The CBF (Brazilian Football Confederation) already had everything ready. As soon as the presidential election was over, the entity would start a campaign imagined by President Ednaldo Rodrigues since March this year, when he was elected: to depoliticize the national team’s shirt.
The official version is that, on the eve of the World Cup, the confederation wants to “celebrate the passion” of the Brazilian people for the national team. But the idea of ​​trying to remove the yellow shirt from political polarization in the country is not new.
“Our message is one of encouragement. Football cannot live without its fans. And connecting people of all ages, places, colors, races, ideologies and religions to football is our purpose,” said Rodrigues.
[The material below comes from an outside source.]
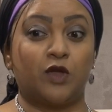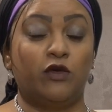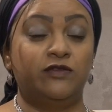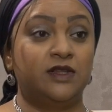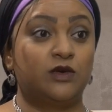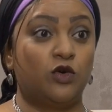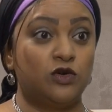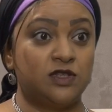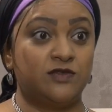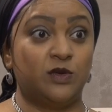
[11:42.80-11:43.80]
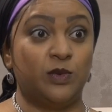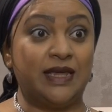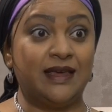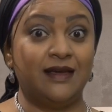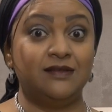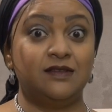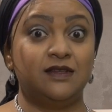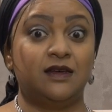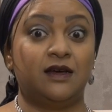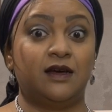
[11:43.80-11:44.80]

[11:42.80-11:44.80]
Over the course of the weekend,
Since 2015, when the protests against the government of President Dilma Rousseff (PT) began, the national team shirt has been used as a symbol of the right. It is also used by supporters of Jair Bolsonaro (PL), who was defeated in the presidential elections at the end of last month by PT Luiz Inácio Lula da Silva.
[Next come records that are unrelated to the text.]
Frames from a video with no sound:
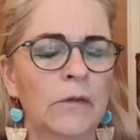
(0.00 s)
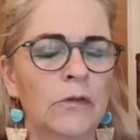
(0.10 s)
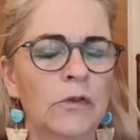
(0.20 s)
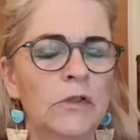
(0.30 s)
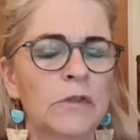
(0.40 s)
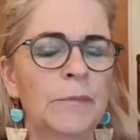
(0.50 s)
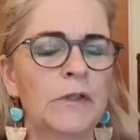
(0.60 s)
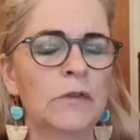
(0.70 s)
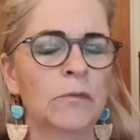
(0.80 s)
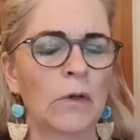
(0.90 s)
to just be
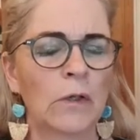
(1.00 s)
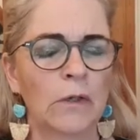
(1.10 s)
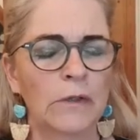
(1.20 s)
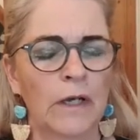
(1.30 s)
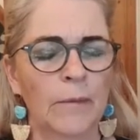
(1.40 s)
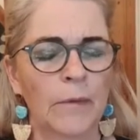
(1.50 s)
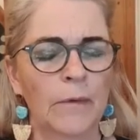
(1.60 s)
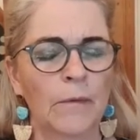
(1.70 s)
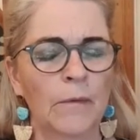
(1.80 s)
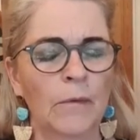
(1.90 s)
swallowed up
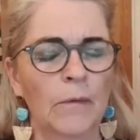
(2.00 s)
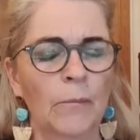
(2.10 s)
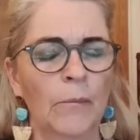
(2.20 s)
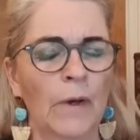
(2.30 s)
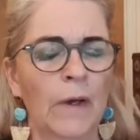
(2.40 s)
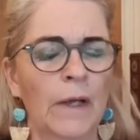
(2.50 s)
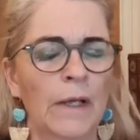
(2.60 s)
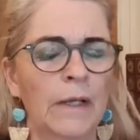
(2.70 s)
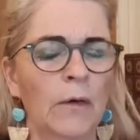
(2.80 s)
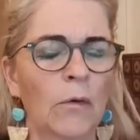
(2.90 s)

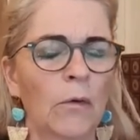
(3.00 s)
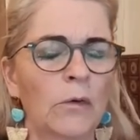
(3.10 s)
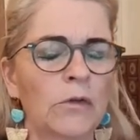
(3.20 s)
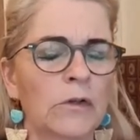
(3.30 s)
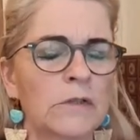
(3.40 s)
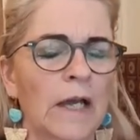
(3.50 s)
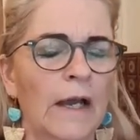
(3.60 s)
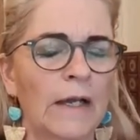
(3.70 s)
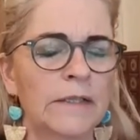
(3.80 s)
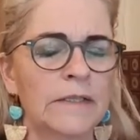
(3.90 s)
by all those
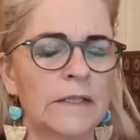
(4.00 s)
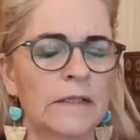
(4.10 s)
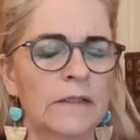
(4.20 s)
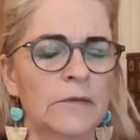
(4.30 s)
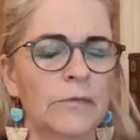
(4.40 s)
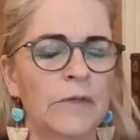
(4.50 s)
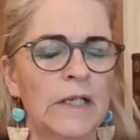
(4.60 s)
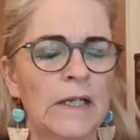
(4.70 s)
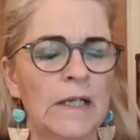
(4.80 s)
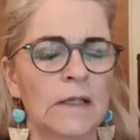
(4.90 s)
heart-centered
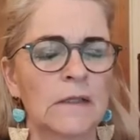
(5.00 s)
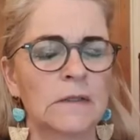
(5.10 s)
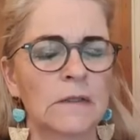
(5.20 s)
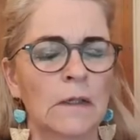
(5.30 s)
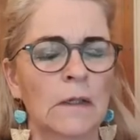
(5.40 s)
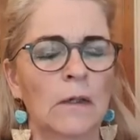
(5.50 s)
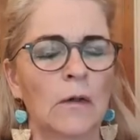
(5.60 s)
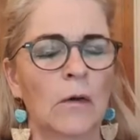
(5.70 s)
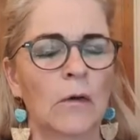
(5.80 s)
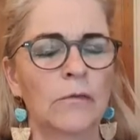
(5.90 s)
feelings
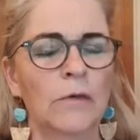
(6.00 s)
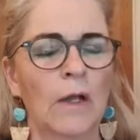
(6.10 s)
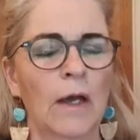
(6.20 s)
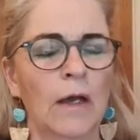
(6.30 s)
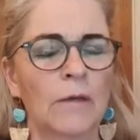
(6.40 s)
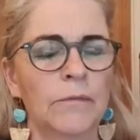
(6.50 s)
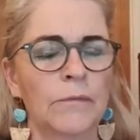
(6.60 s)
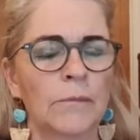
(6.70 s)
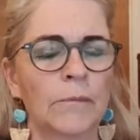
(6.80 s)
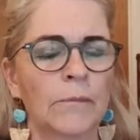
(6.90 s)
of love,
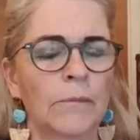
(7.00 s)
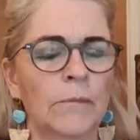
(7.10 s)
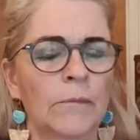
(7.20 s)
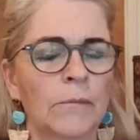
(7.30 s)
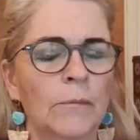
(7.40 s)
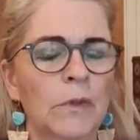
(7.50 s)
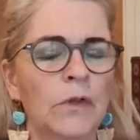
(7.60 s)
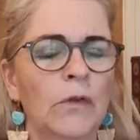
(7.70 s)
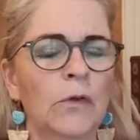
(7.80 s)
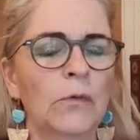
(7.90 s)

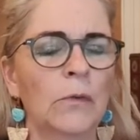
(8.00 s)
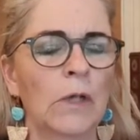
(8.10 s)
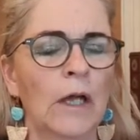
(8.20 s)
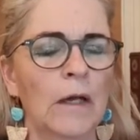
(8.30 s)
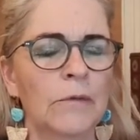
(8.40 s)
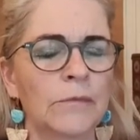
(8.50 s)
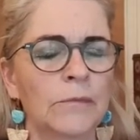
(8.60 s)
maternal love,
In the protests that followed the election, Bolsonaro supporters can be seen wearing the national team uniform. Oppositionists began to refer to him as “the shirt of the CBF”, not of Brazil.
At the party of Lula’s supporters, in São Paulo, PT members shouted that the team’s yellow was “ours”, giving the connotation that it should belong to everyone, not just a political spectrum.
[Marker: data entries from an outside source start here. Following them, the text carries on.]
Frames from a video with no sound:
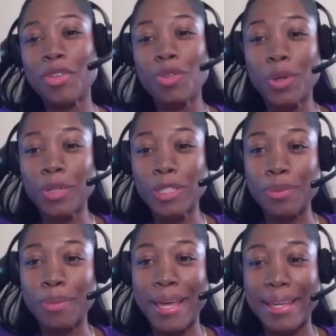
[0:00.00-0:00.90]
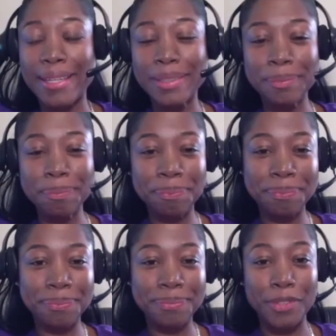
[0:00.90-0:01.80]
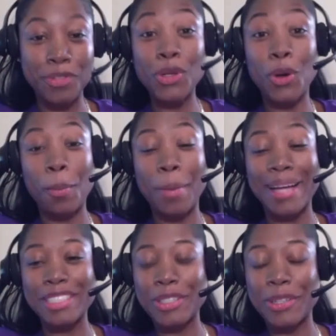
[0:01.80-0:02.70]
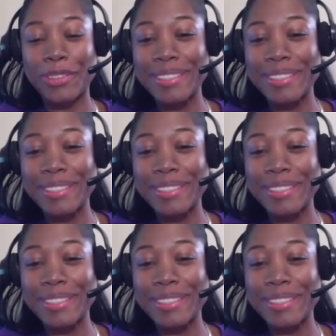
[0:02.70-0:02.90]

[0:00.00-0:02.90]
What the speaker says: what you made, if you don't mind sharing.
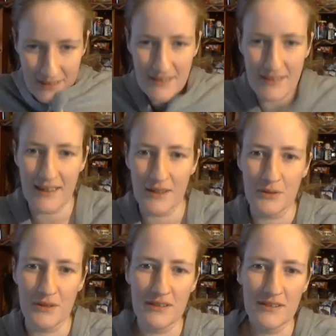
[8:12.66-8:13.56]

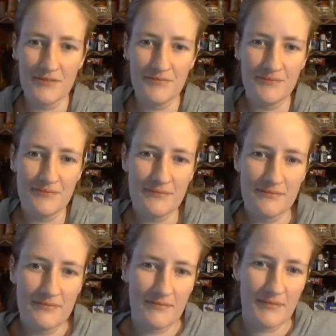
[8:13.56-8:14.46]
down
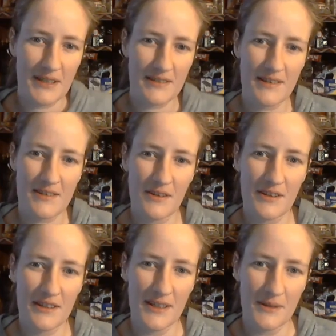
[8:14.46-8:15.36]
because I saw
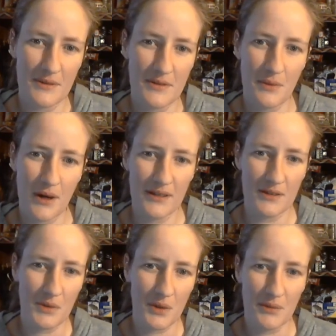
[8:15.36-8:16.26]
that he was walking
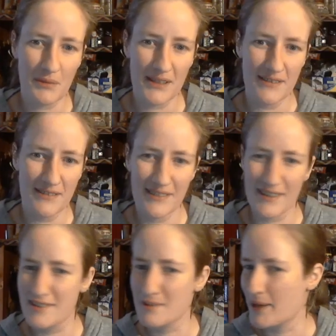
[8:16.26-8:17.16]
toward me.
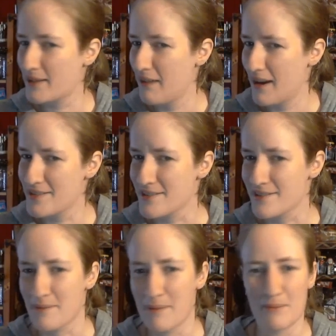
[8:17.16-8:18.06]
Thanks to my glasses,
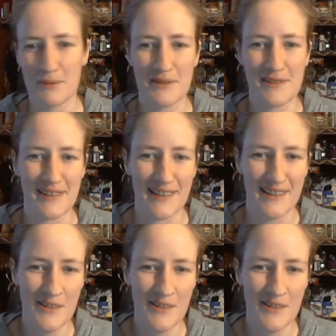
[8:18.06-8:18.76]
I'm able to see.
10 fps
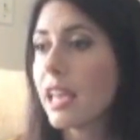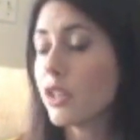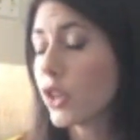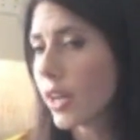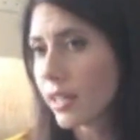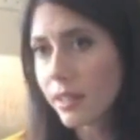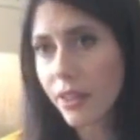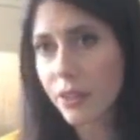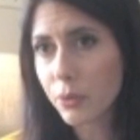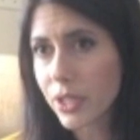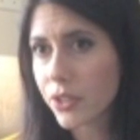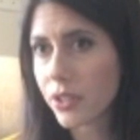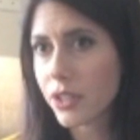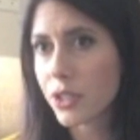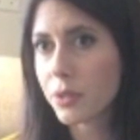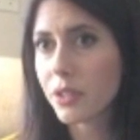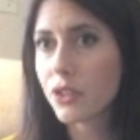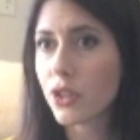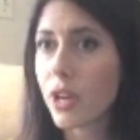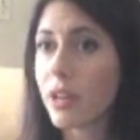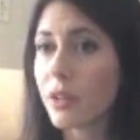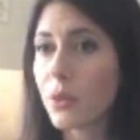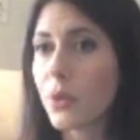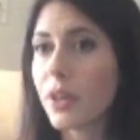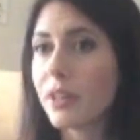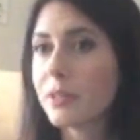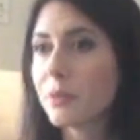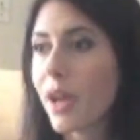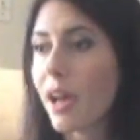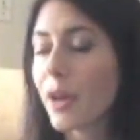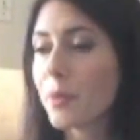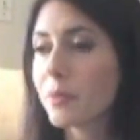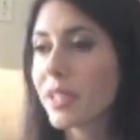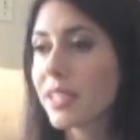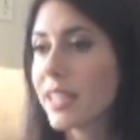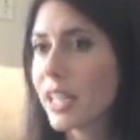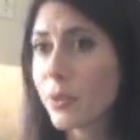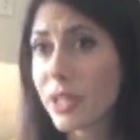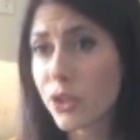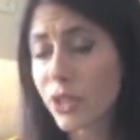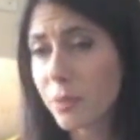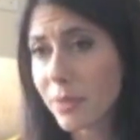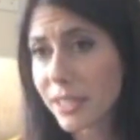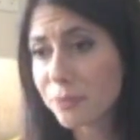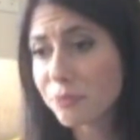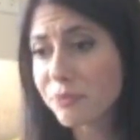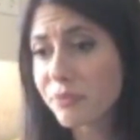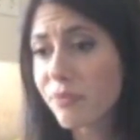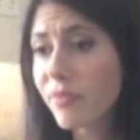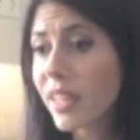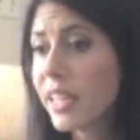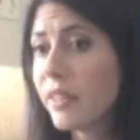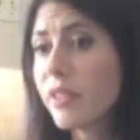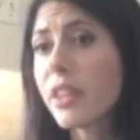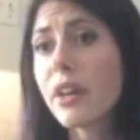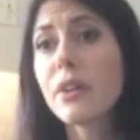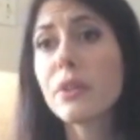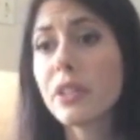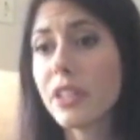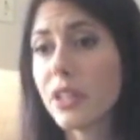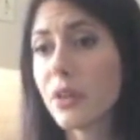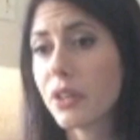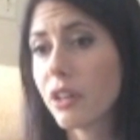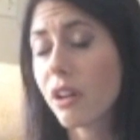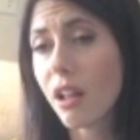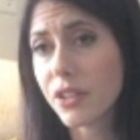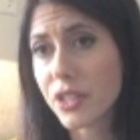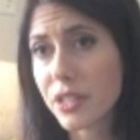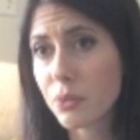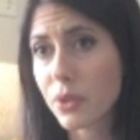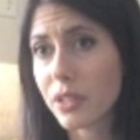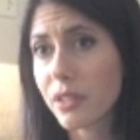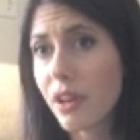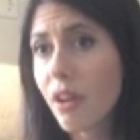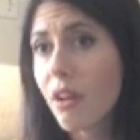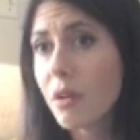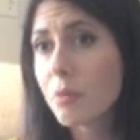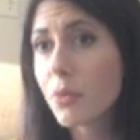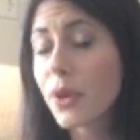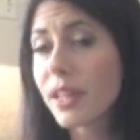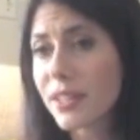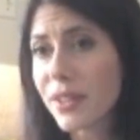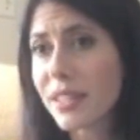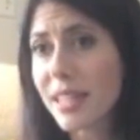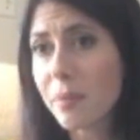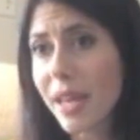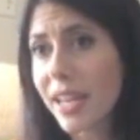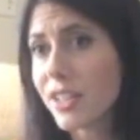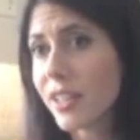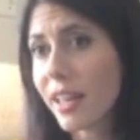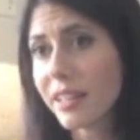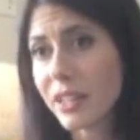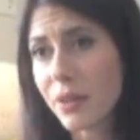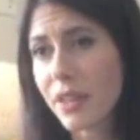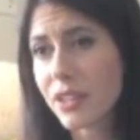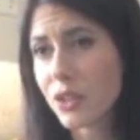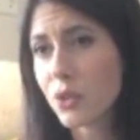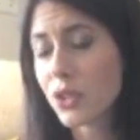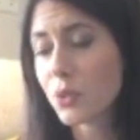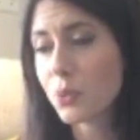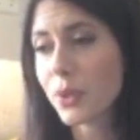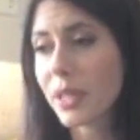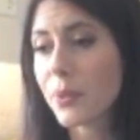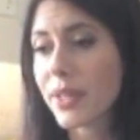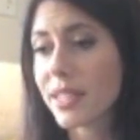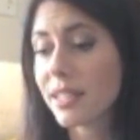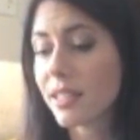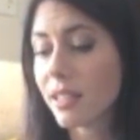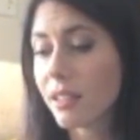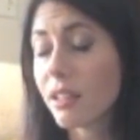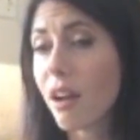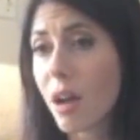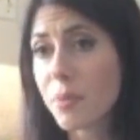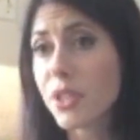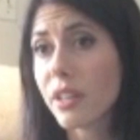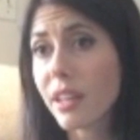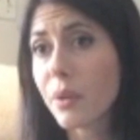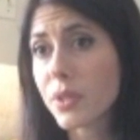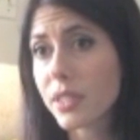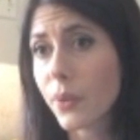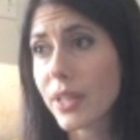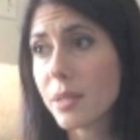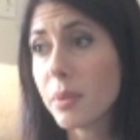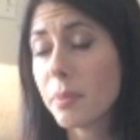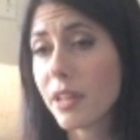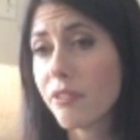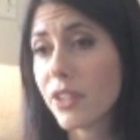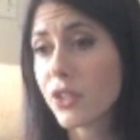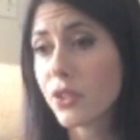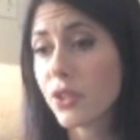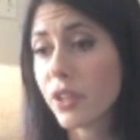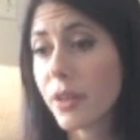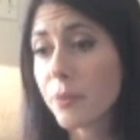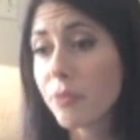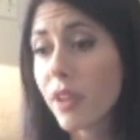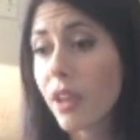in trying another research drug or continuing treatment, even though, her oncologists were more or less on the same page that, this just really wasn't an option that was going to be beneficial to her.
The message matches what the CBF wants, even more so with the election ending almost 20 days before the start of the World Cup. The Brazilian debut will be on the 24th, against Serbia.
Partly for this reason, there was discomfort with Neymar’s public support for Bolsonaro. The message had been passed that players should abstain from demonstrations before the election. But nobody had the courage to charge the main player of the team.
The confederation’s idea is that, at every opportunity, managers, players and coaching staff reinforce the message of unity. The consequence of this would be to depoliticize the yellow of the uniform and make anyone feel embarrassed to wear it and be identified as a Bolsonaro supporter.
Minutes before the announcement of the 26 summoned, CBF presented a commercial that had been prepared by Yeap Filmes in recent months. With a sequence of images of people wearing the national team’s shirt, the soundtrack is the song “Ela me faz so Bem”, by Lulu Santos.
The video, in a 30-second version, was broadcast on television stations.
CBF’s concern is institutional, not commercial. The entity has not yet been able to present its claim to Nike regarding the payment of royalties for the sale of the shirts. As he does not receive anything, the rise or fall in the sale of uniforms does not affect the confederation’s cash.